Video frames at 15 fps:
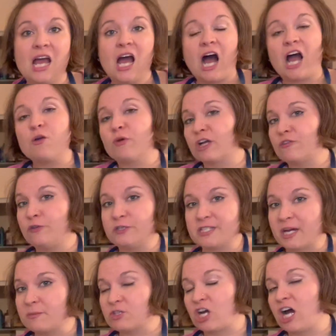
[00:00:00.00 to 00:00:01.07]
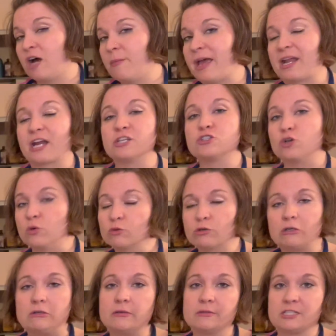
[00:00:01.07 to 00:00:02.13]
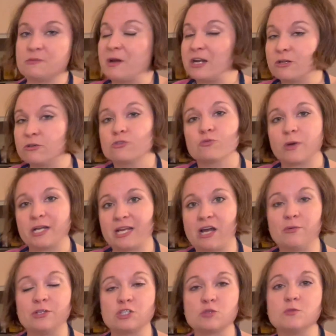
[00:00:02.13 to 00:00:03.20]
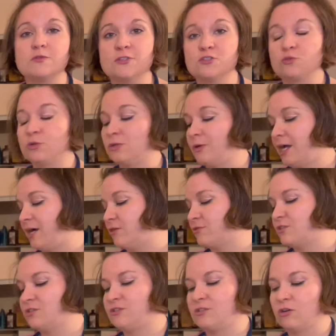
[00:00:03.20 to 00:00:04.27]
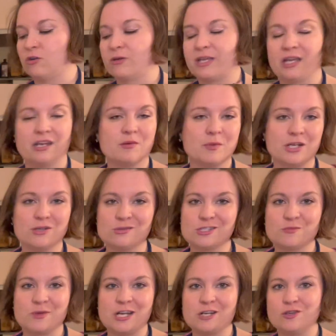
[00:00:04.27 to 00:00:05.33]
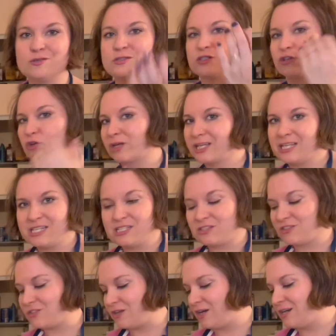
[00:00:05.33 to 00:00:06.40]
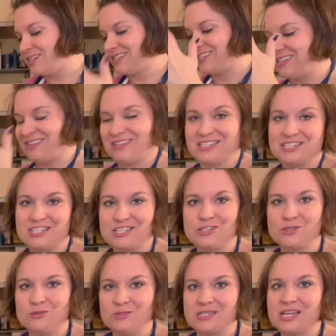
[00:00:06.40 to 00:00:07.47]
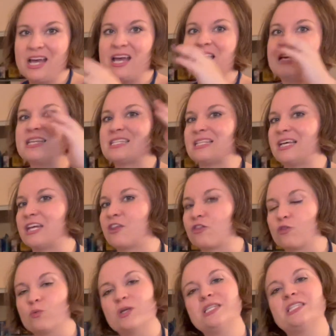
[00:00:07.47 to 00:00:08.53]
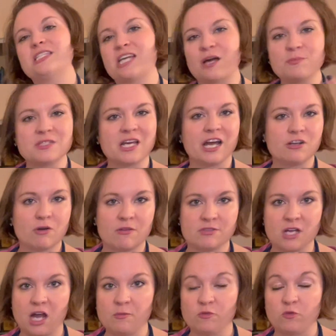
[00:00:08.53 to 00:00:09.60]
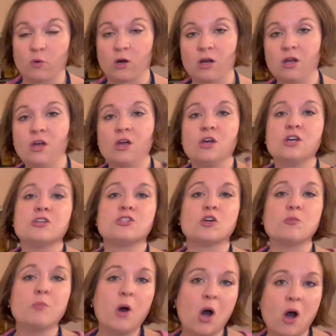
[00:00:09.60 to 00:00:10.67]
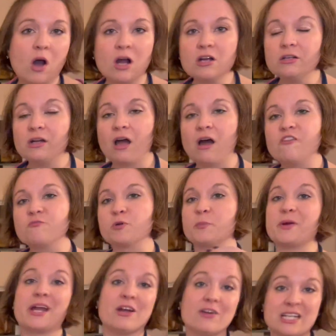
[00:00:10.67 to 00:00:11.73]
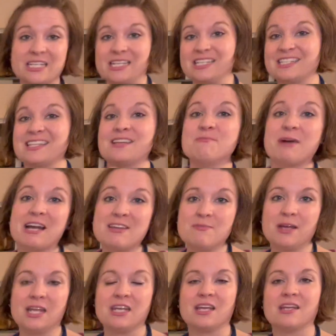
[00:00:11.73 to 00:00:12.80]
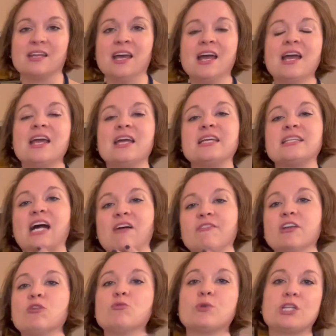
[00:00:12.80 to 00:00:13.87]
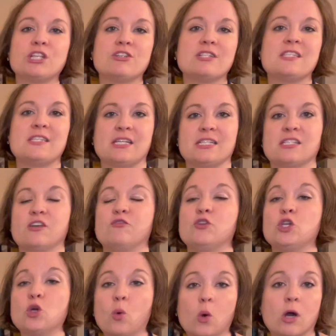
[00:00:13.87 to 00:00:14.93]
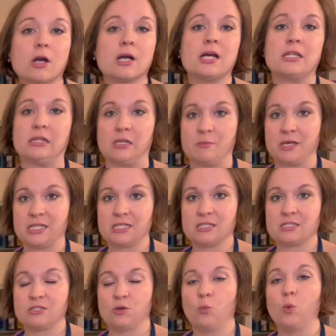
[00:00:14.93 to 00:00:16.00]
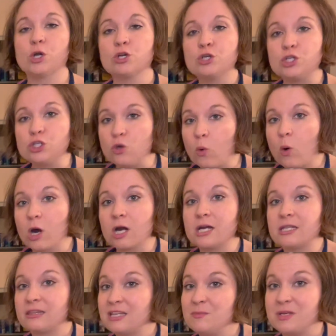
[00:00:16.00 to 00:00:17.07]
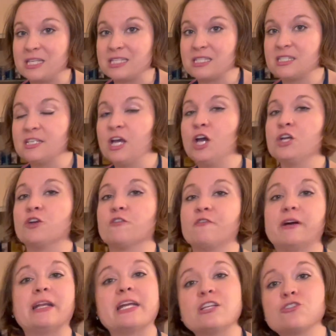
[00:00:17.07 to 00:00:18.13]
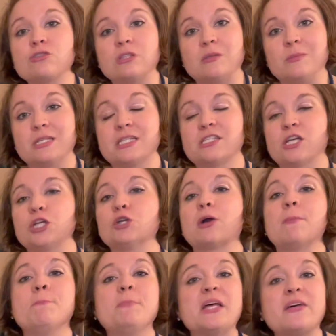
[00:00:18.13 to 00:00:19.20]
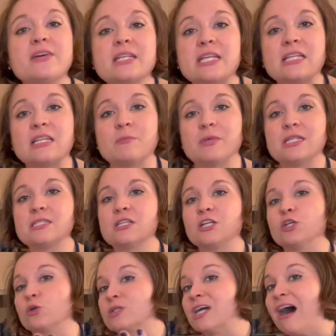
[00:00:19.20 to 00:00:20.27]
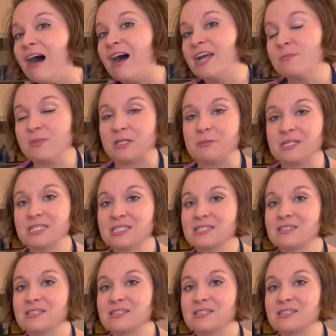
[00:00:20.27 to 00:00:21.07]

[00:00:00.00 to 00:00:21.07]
I work a full-time job and I don't grow tomatoes right now. We just moved into a new house. So canning my own tomatoes, turning it into sauce, then to use is like 3 steps I don't have time for. So part of preparedness, in my opinion, is having a really good sense of your limits. What are your limits? Your financial limits, your ability limits, your time limits.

------------

What you have to do: The expected answer is the complete set of entries, copied verbatim, with no pictures.

Task answer:
Video frames at 15 fps:
[00:00:00.00 to 00:00:01.07]
[00:00:01.07 to 00:00:02.13]
[00:00:02.13 to 00:00:03.20]
[00:00:03.20 to 00:00:04.27]
[00:00:04.27 to 00:00:05.33]
[00:00:05.33 to 00:00:06.40]
[00:00:06.40 to 00:00:07.47]
[00:00:07.47 to 00:00:08.53]
[00:00:08.53 to 00:00:09.60]
[00:00:09.60 to 00:00:10.67]
[00:00:10.67 to 00:00:11.73]
[00:00:11.73 to 00:00:12.80]
[00:00:12.80 to 00:00:13.87]
[00:00:13.87 to 00:00:14.93]
[00:00:14.93 to 00:00:16.00]
[00:00:16.00 to 00:00:17.07]
[00:00:17.07 to 00:00:18.13]
[00:00:18.13 to 00:00:19.20]
[00:00:19.20 to 00:00:20.27]
[00:00:20.27 to 00:00:21.07]

[00:00:00.00 to 00:00:21.07]
I work a full-time job and I don't grow tomatoes right now. We just moved into a new house. So canning my own tomatoes, turning it into sauce, then to use is like 3 steps I don't have time for. So part of preparedness, in my opinion, is having a really good sense of your limits. What are your limits? Your financial limits, your ability limits, your time limits.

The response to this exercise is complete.